The AP’s Schuyler Dixon, based in Dallas, also went further than just current rankings by saying: “As long as arguably the greatest QB of all time is active, where else can you rank him?”

But the AP’s Fendrich, Josh Dubow (based in San Francisco) and Dave Campbell (based in Minneapolis) threw their support to Rodgers, a two-time league MVP with a Super Bowl ring of his own.

Campbell noted that Rodgers is “still very much in his prime,” while Dubow said “Brady might have all the rings, but Rodgers’ better mobility and strong arm give him the slight edge in 2017.”

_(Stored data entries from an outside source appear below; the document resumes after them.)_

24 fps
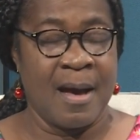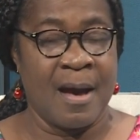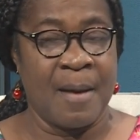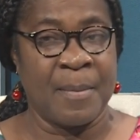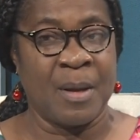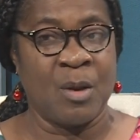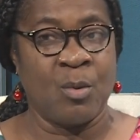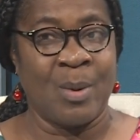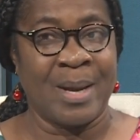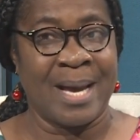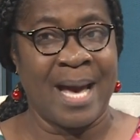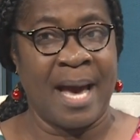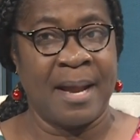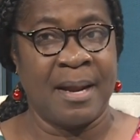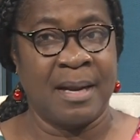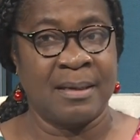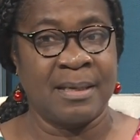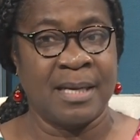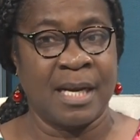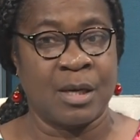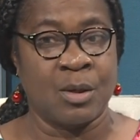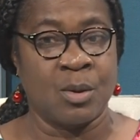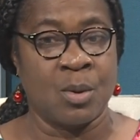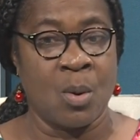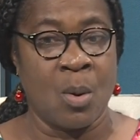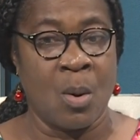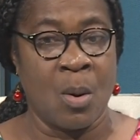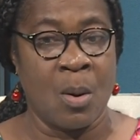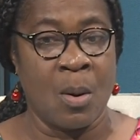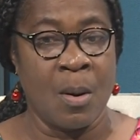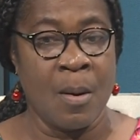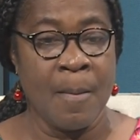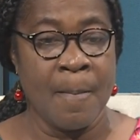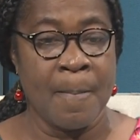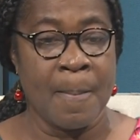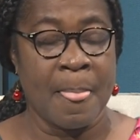I mean, we cannot
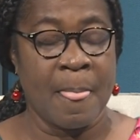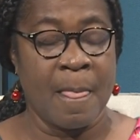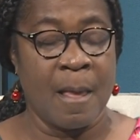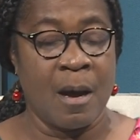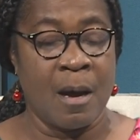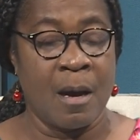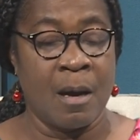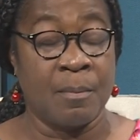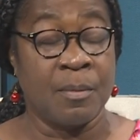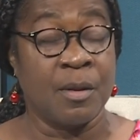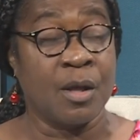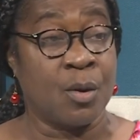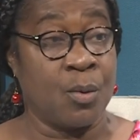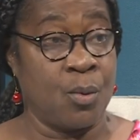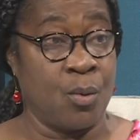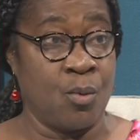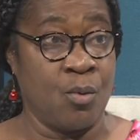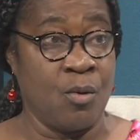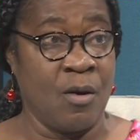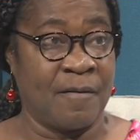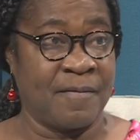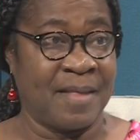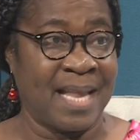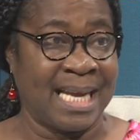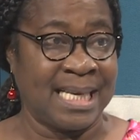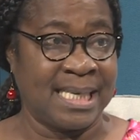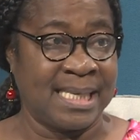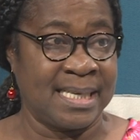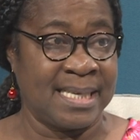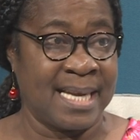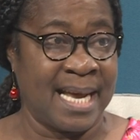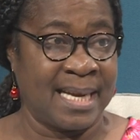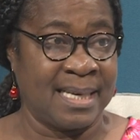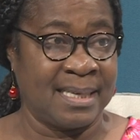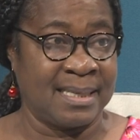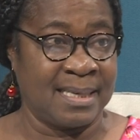ignore um, the coup of
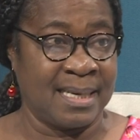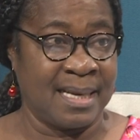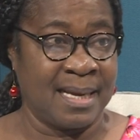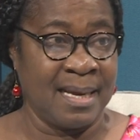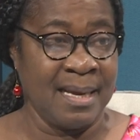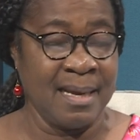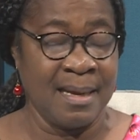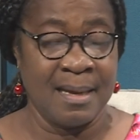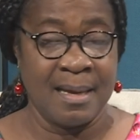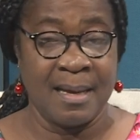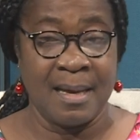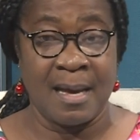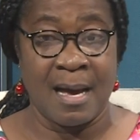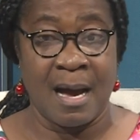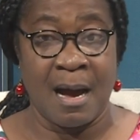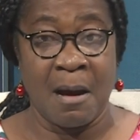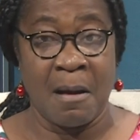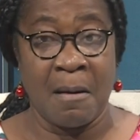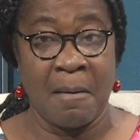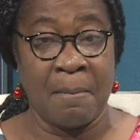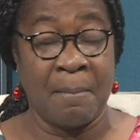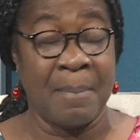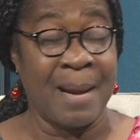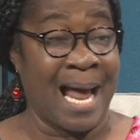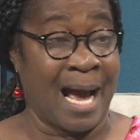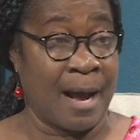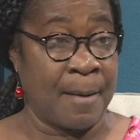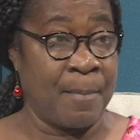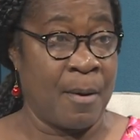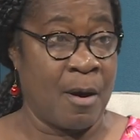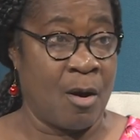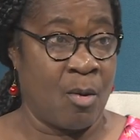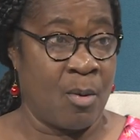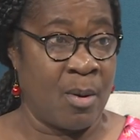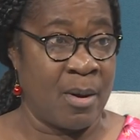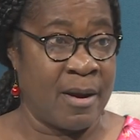1990 um,
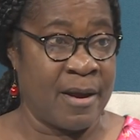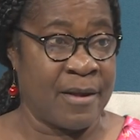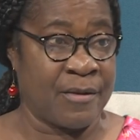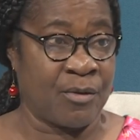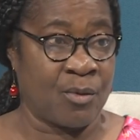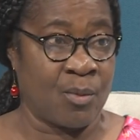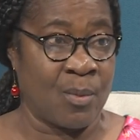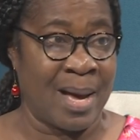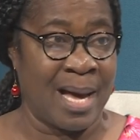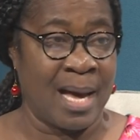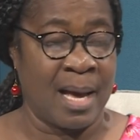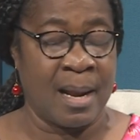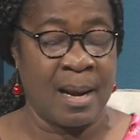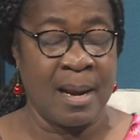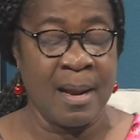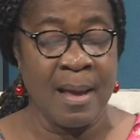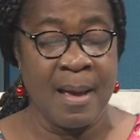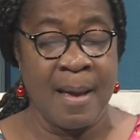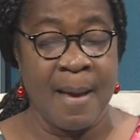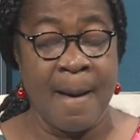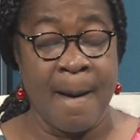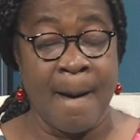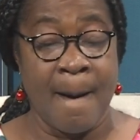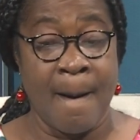black power as well,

Brees’ got the other second-place selection, from the AP’s Teresa M. Walker of Nashville.

“Playing for one last contract might push the 38-year-old quarterback to another 5,000-yard passing season,” Walker said of Brees being in the final year of his New Orleans deal.

The AP’s Rob Maaddi, based in Philadelphia, liked the kids: Maaddi had Winston eighth and Mariota ninth on his ballot.

“Winston is an MVP candidate this season,” Maaddi said, “and Mariota has potential for greatness.”

Luck’s recent injury history surely damaged him in the voting. He made it on to nine of the 11 ballots.

“He needs to quit taking a licking to keep on ticking,” said the AP’s Arnie Stapleton, based in Denver.

Luck’s highest placement was fourth, by Lofton, who surely knows a standout quarterback when he sees one.

“He’s the best physical talent,” Lofton said.